Stangier Joachim, Eriksson Bengt I, Dahl Ola E, Ahnfelt Lennart, Nehmiz Gerhard, Stähle Hildegard, Rathgen Karin, Svärd Robbyna
Department of Drug Metabolism and Pharmacokinetics, Boehringer Ingelheim Pharma GmbH and Co KG, Birkendorfer Strasse, Biberach an der Riss, D-88397, Germany.
J Clin Pharmacol. 2005 May;45(5):555-63. doi: 10.1177/0091270005274550.
Dabigatran etexilate is an oral low-molecular-weight direct thrombin inhibitor. Following oral administration, dabigatran etexilate is rapidly converted to its active form, dabigatran. The authors investigated the absorption, distribution, and elimination of a single 150-mg dose capsule formulation of dabigatran etexilate in healthy volunteers and patients undergoing total hip replacement. In an open-label, 3-way crossover study, dabigatran etexilate was administered to 18 male volunteers in the fasted state, after administration of food and with coadministration of the proton pump inhibitor, pantoprazole. In a subsequent multicenter, open-label study, 59 patients received a single dose of dabigatran etexilate, administered 1 to 3 hours following total hip replacement. In healthy volunteers, food had no effect on the extent of absorption of dabigatran etexilate, although there was reduced interindividual variability for dabigatran maximum plasma concentration and AUC(0-infinity). A decrease in the mean dabigatran AUC(0-infinity) (904 to 705 ng*h/mL) occurred with coadministration of pantoprazole. In patients undergoing total hip replacement, immediate onset of absorption was seen with the maximum plasma concentration of dabigatran occurring after 6 hours. The AUC(0-24) of dabigatran was 88% of the steady-state AUC using a preliminary tablet formulation and 106% of that seen in the healthy volunteer study. Compared with healthy volunteers, the postoperative profile was flattened with delayed peak concentrations. In summary, administration of the dabigatran etexilate capsule with food has no effect on the extent of dabigatran absorption, with a moderate decrease when coadministered with pantoprazole. Adequate plasma concentrations of dabigatran were seen with early postoperative administration of the dabigatran etexilate capsule. These pharmacokinetic characteristics confirm the suitability of this oral solid dosage form for use in future clinical trials.

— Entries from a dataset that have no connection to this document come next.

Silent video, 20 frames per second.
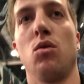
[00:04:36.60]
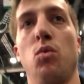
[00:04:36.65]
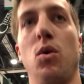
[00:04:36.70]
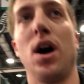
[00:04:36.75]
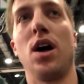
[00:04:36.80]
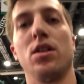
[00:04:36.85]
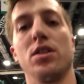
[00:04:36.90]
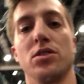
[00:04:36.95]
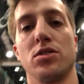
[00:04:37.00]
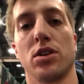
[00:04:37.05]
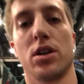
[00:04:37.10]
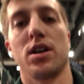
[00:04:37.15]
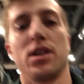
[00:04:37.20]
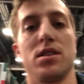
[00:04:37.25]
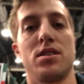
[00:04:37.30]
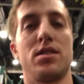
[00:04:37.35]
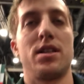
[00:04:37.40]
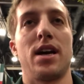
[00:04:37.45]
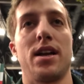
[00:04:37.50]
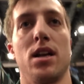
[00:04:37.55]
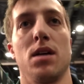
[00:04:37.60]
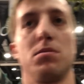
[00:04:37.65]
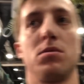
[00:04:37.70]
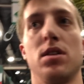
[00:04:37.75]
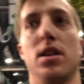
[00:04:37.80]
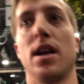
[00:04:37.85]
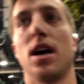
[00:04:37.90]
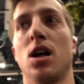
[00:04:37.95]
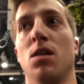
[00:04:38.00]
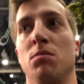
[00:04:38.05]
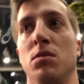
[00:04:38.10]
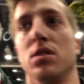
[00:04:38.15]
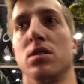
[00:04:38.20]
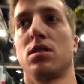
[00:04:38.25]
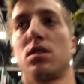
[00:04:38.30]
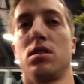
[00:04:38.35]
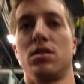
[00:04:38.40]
well these are going to stand up to the elements,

达比加群酯是一种口服低分子量直接凝血酶抑制剂。口服给药后,达比加群酯迅速转化为其活性形式达比加群。作者研究了150毫克单剂量胶囊制剂的达比加群酯在健康志愿者和接受全髋关节置换术患者中的吸收、分布和消除情况。在一项开放标签、三交叉研究中,达比加群酯在禁食状态下、进食后以及与质子泵抑制剂泮托拉唑合用时给予18名男性志愿者。在随后的一项多中心、开放标签研究中,59名患者在全髋关节置换术后1至3小时接受了单剂量的达比加群酯。在健康志愿者中,食物对达比加群酯的吸收程度没有影响,尽管达比加群的最大血浆浓度和AUC(0-无穷大)的个体间变异性有所降低。泮托拉唑合用时,达比加群的平均AUC(0-无穷大)有所下降(从904降至705纳克·小时/毫升)。在接受全髋关节置换术的患者中,吸收立即开始,达比加群的最大血浆浓度在6小时后出现。使用初步片剂制剂时,达比加群的AUC(0-24)为稳态AUC的88%,在健康志愿者研究中为106%。与健康志愿者相比,术后曲线变平,峰值浓度延迟。总之,达比加群酯胶囊与食物一起给药对达比加群的吸收程度没有影响,与泮托拉唑合用时会有适度降低。术后早期给予达比加群酯胶囊可使达比加群达到足够的血浆浓度。这些药代动力学特征证实了这种口服固体剂型适用于未来的临床试验。